(Data records)
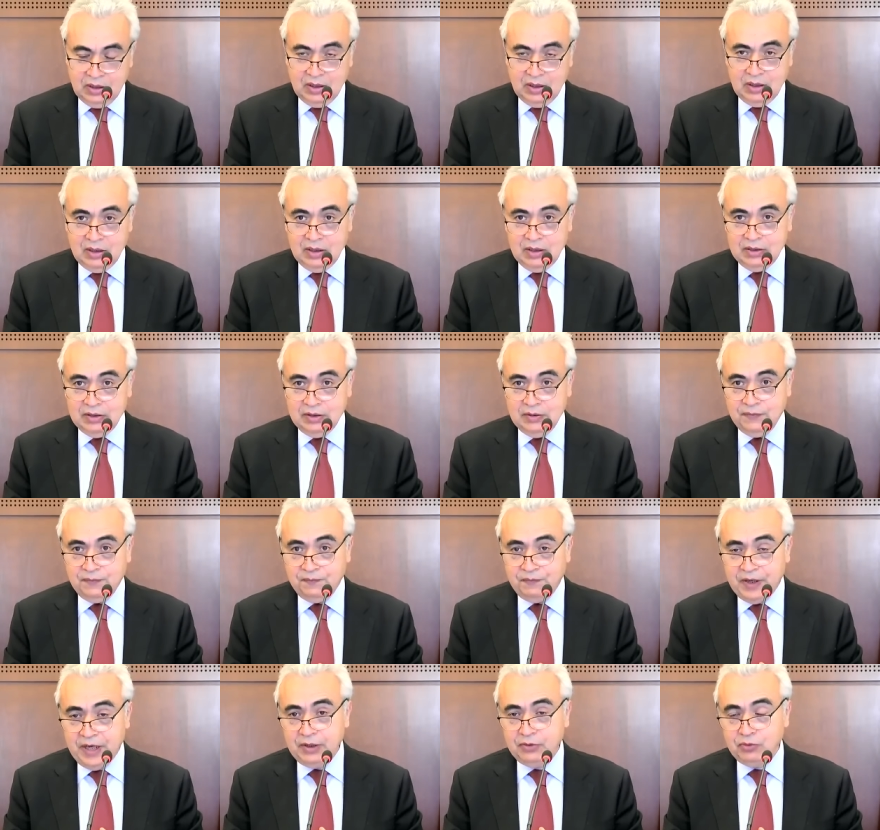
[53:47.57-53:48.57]
the
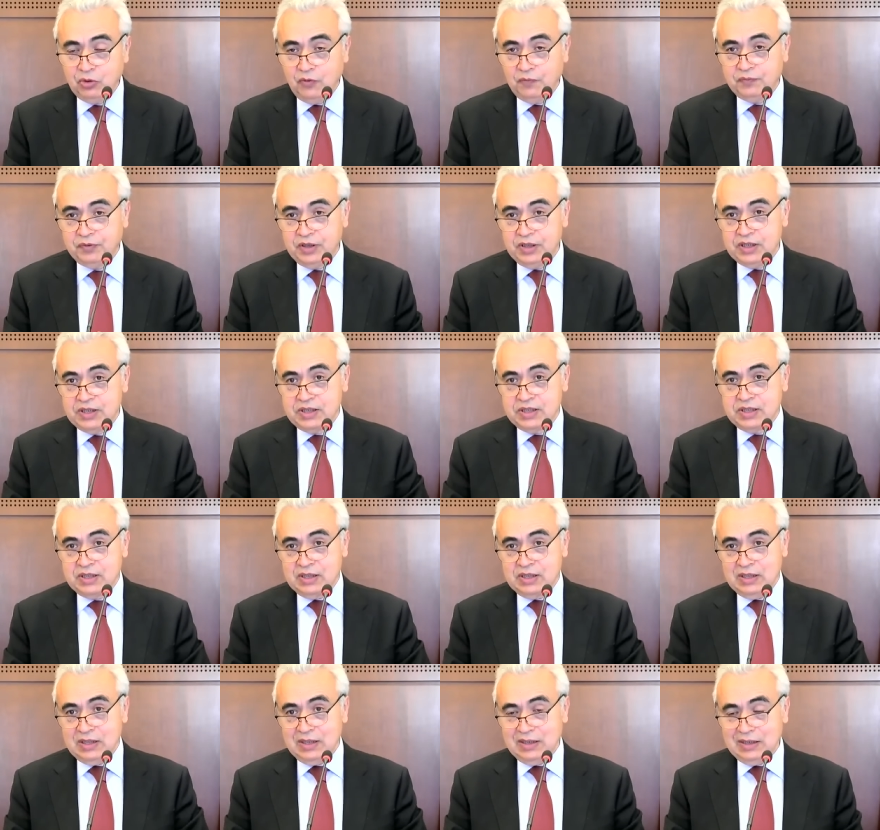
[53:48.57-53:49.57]
fate of these
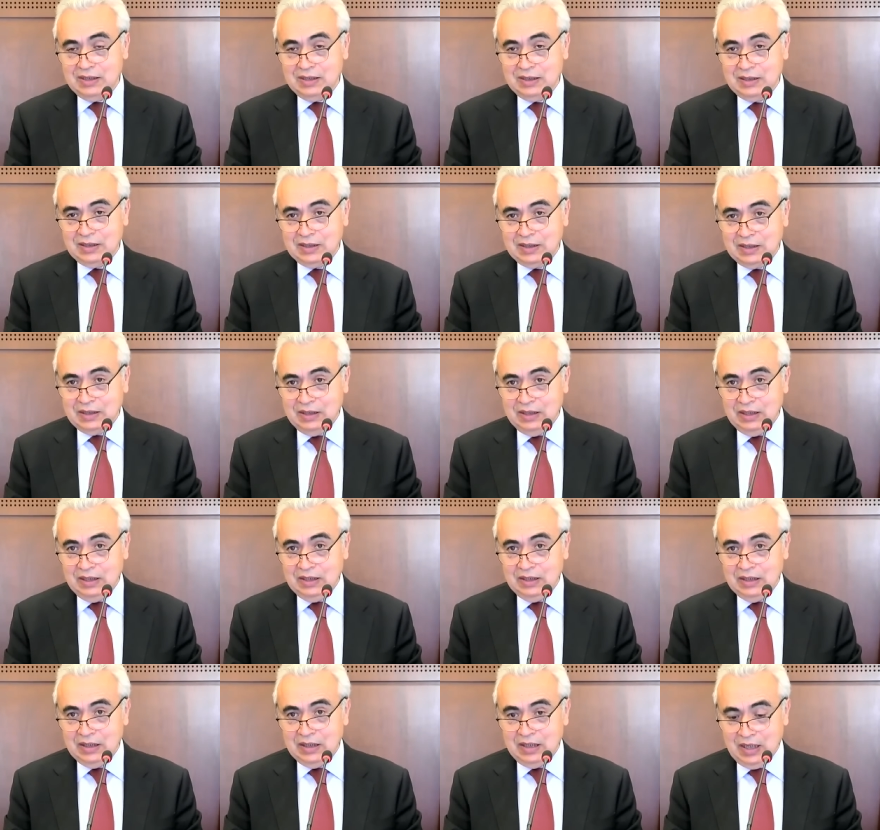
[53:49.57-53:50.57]
clean
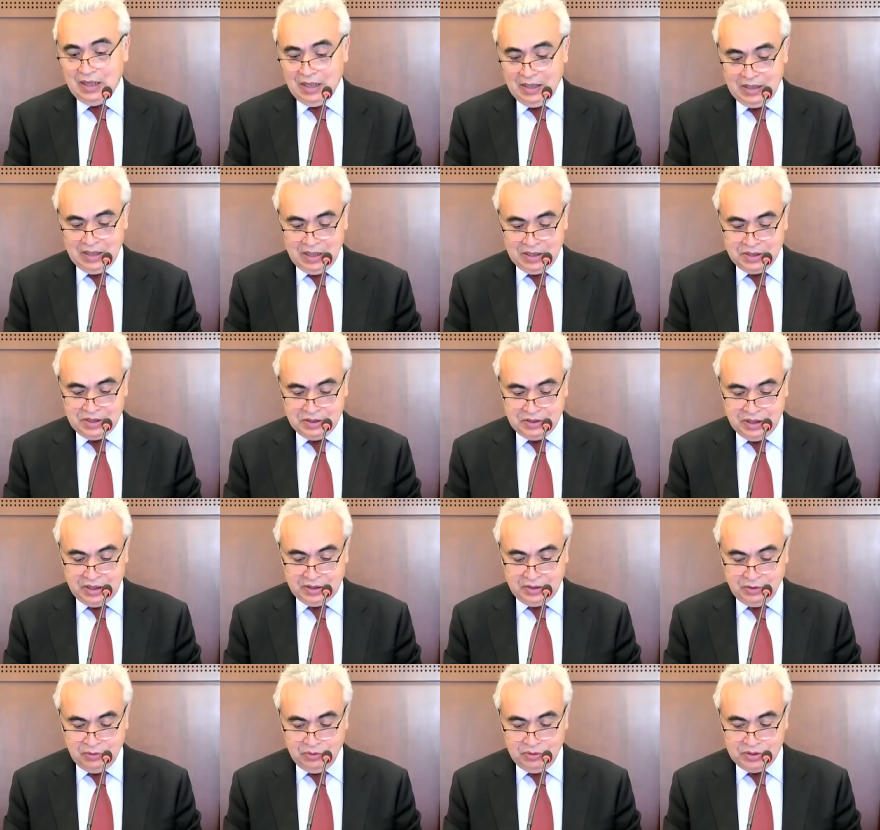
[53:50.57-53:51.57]
energy
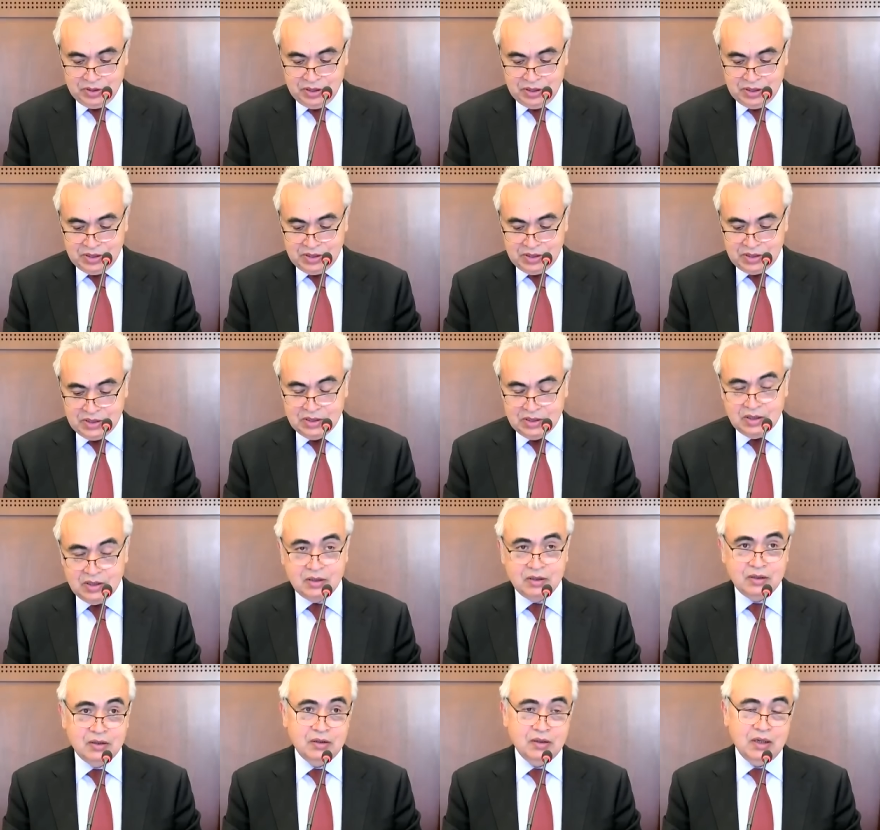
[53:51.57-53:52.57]
technologies,
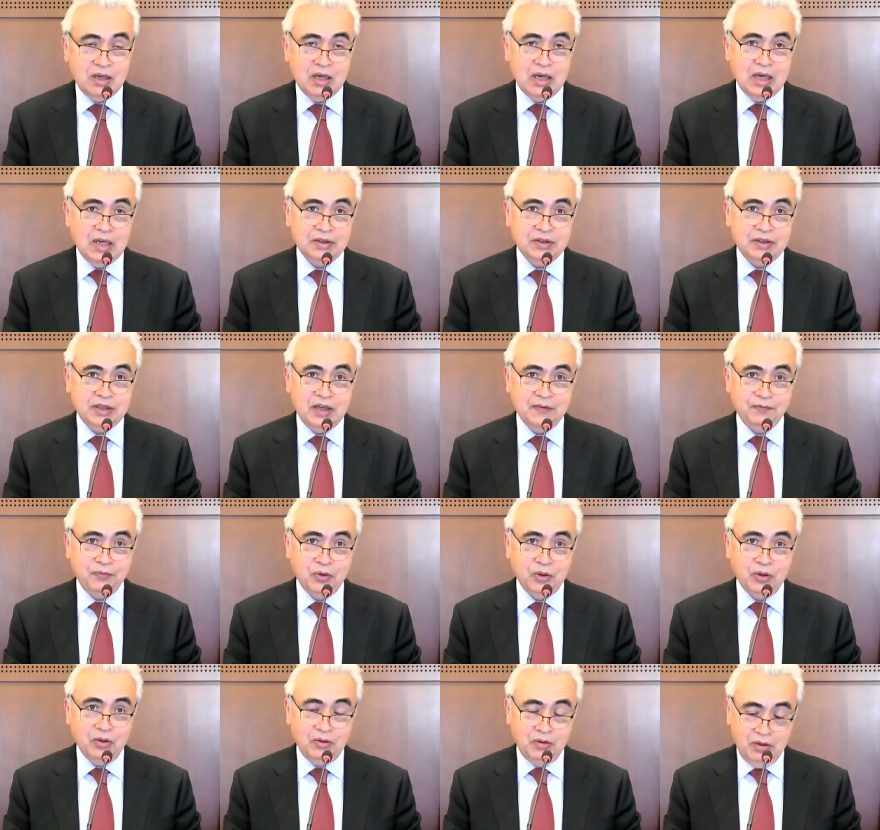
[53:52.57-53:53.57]
and
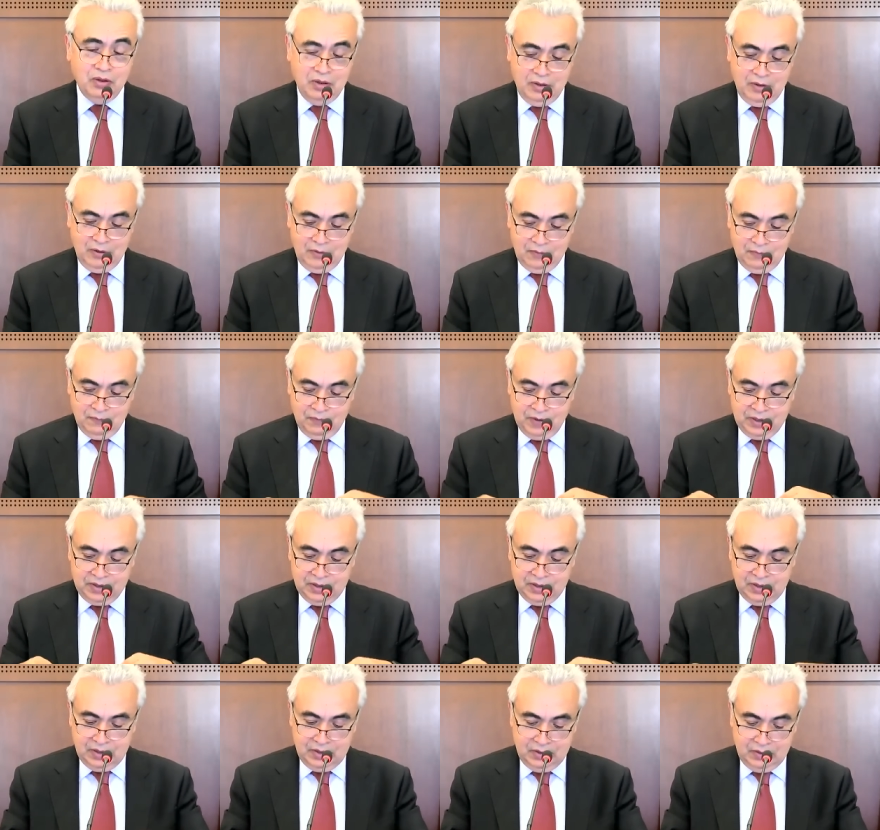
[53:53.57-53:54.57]
therefore
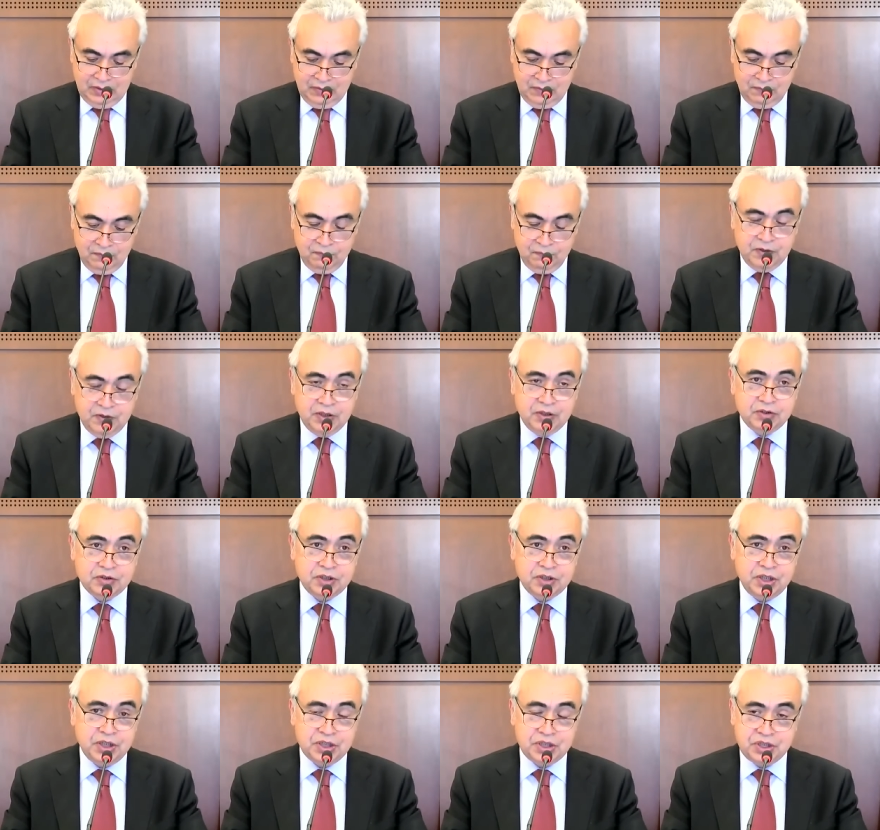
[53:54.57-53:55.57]
whether we
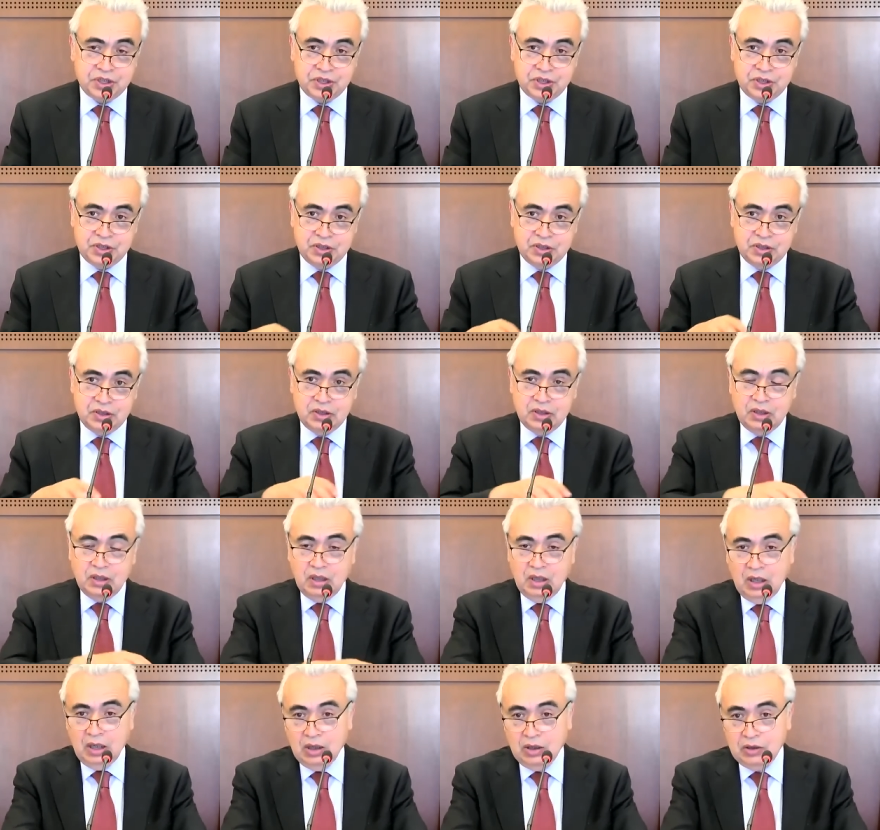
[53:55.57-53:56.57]
reach
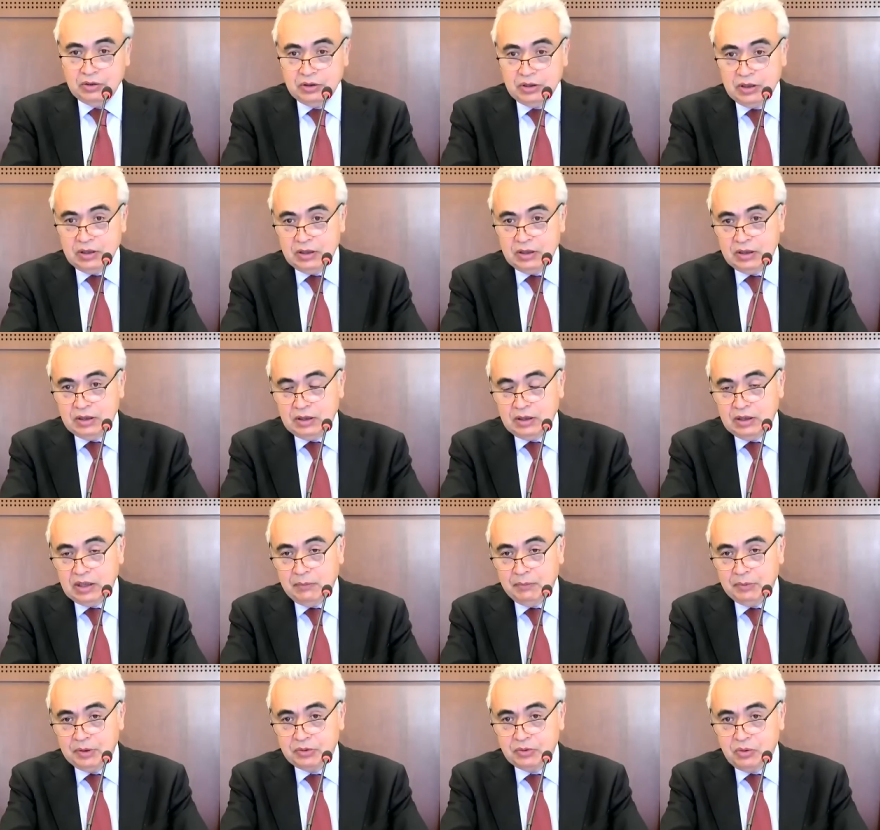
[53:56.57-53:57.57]
our
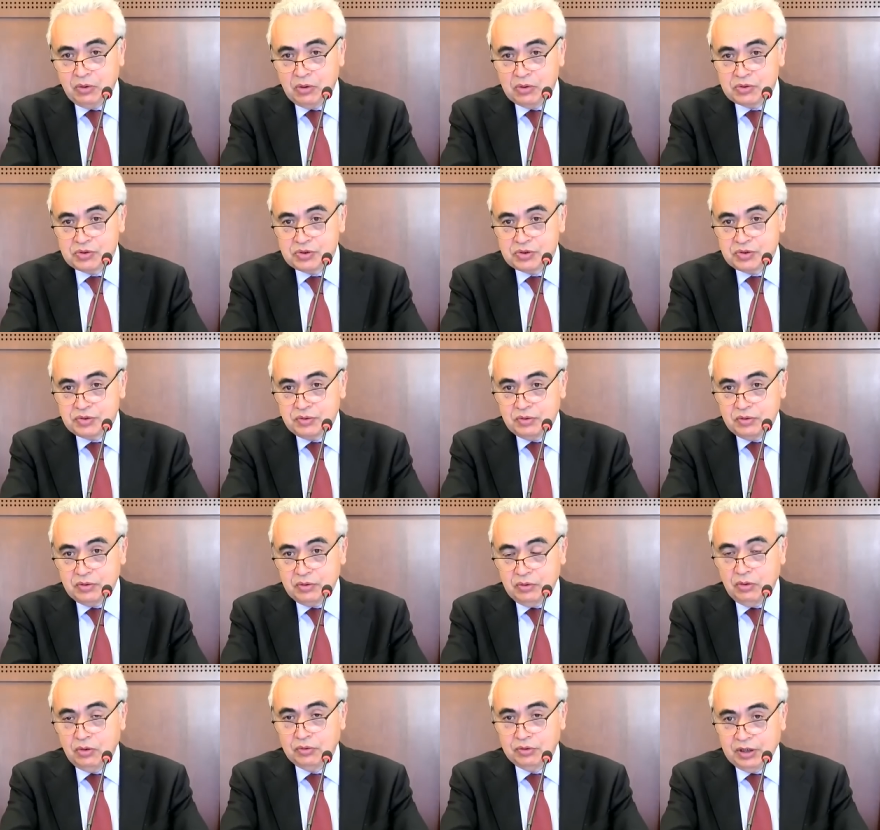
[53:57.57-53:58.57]
climate goals
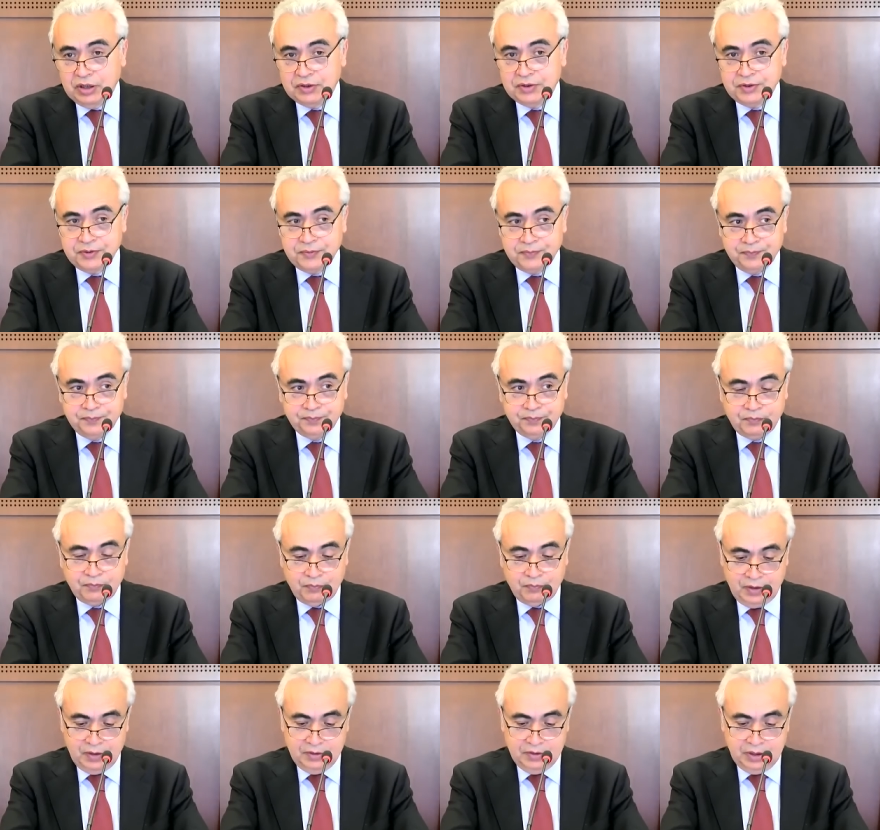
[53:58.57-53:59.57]
or not.
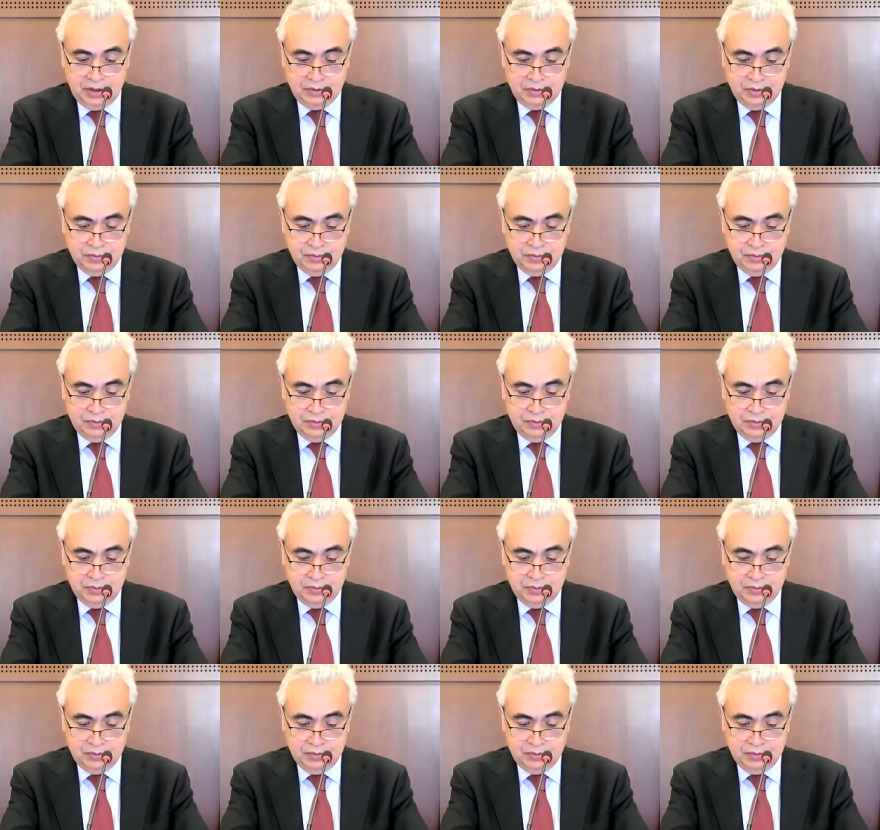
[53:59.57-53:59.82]
Thank you.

▸ Action item:
Exact copy, no pictures: please print the data above once more.

▸ Exercise output:
[53:47.57-53:48.57]
the
[53:48.57-53:49.57]
fate of these
[53:49.57-53:50.57]
clean
[53:50.57-53:51.57]
energy
[53:51.57-53:52.57]
technologies,
[53:52.57-53:53.57]
and
[53:53.57-53:54.57]
therefore
[53:54.57-53:55.57]
whether we
[53:55.57-53:56.57]
reach
[53:56.57-53:57.57]
our
[53:57.57-53:58.57]
climate goals
[53:58.57-53:59.57]
or not.
[53:59.57-53:59.82]
Thank you.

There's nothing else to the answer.